**WHAT YOU WILL DO:**
Output exactly, and only, the lines below from the one with "Silent video, 10 frames per second." down to the one with "Lip reading: So". Include both end lines and no pictures.

*** Opening of TASK DATA ***

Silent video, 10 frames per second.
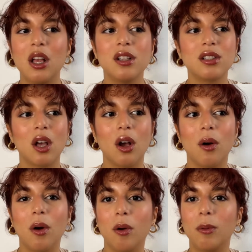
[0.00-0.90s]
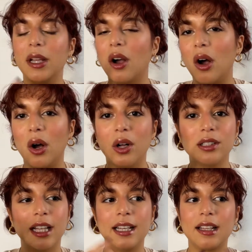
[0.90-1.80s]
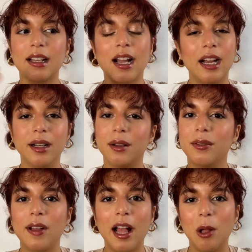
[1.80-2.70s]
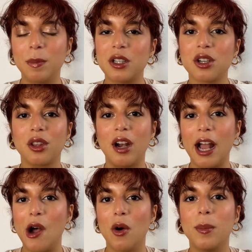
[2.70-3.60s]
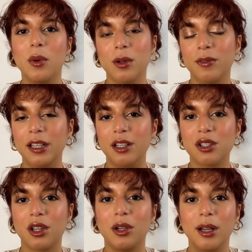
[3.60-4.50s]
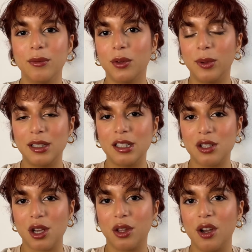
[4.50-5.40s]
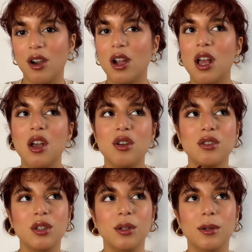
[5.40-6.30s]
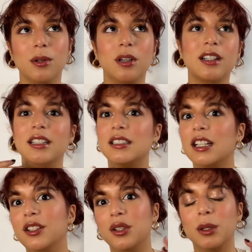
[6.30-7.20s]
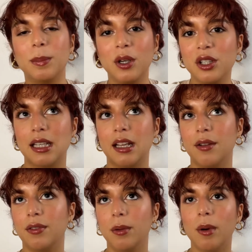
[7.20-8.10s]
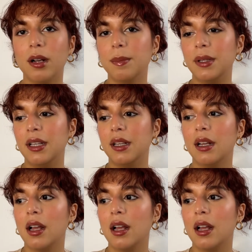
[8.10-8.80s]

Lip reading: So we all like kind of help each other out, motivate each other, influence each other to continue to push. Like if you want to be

*** Close of TASK DATA ***
*** Opening of TASK DATA ***

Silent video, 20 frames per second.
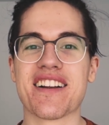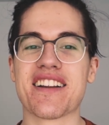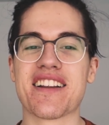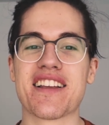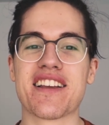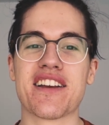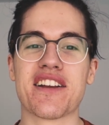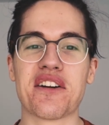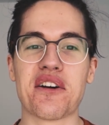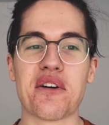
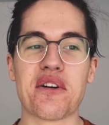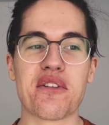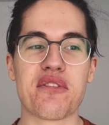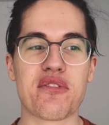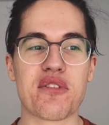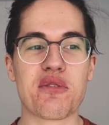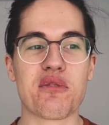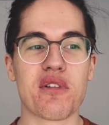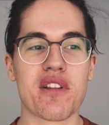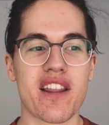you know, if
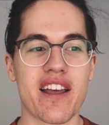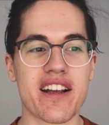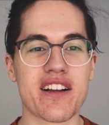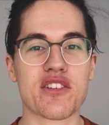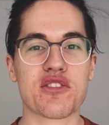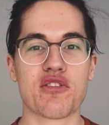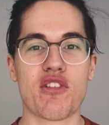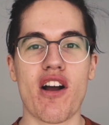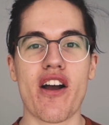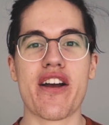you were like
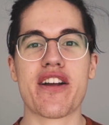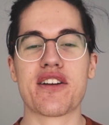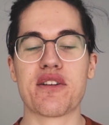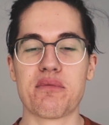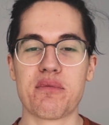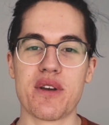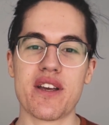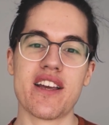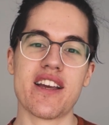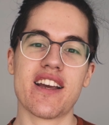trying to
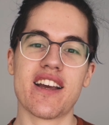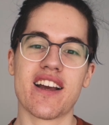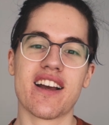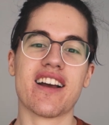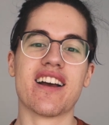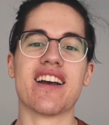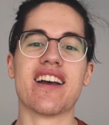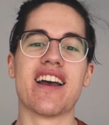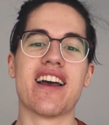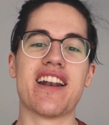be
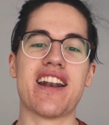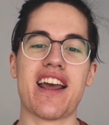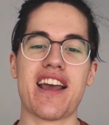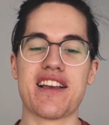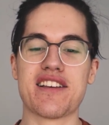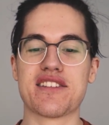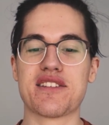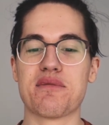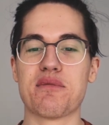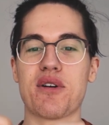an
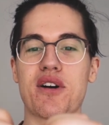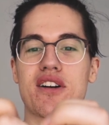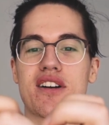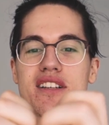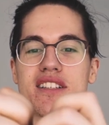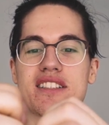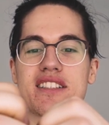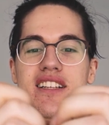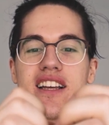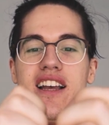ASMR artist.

*** Close of TASK DATA ***

**OUTPUT BELOW:**
Silent video, 10 frames per second.
[0.00-0.90s]
[0.90-1.80s]
[1.80-2.70s]
[2.70-3.60s]
[3.60-4.50s]
[4.50-5.40s]
[5.40-6.30s]
[6.30-7.20s]
[7.20-8.10s]
[8.10-8.80s]

Lip reading: So we all like kind of help each other out, motivate each other, influence each other to continue to push. Like if you want to be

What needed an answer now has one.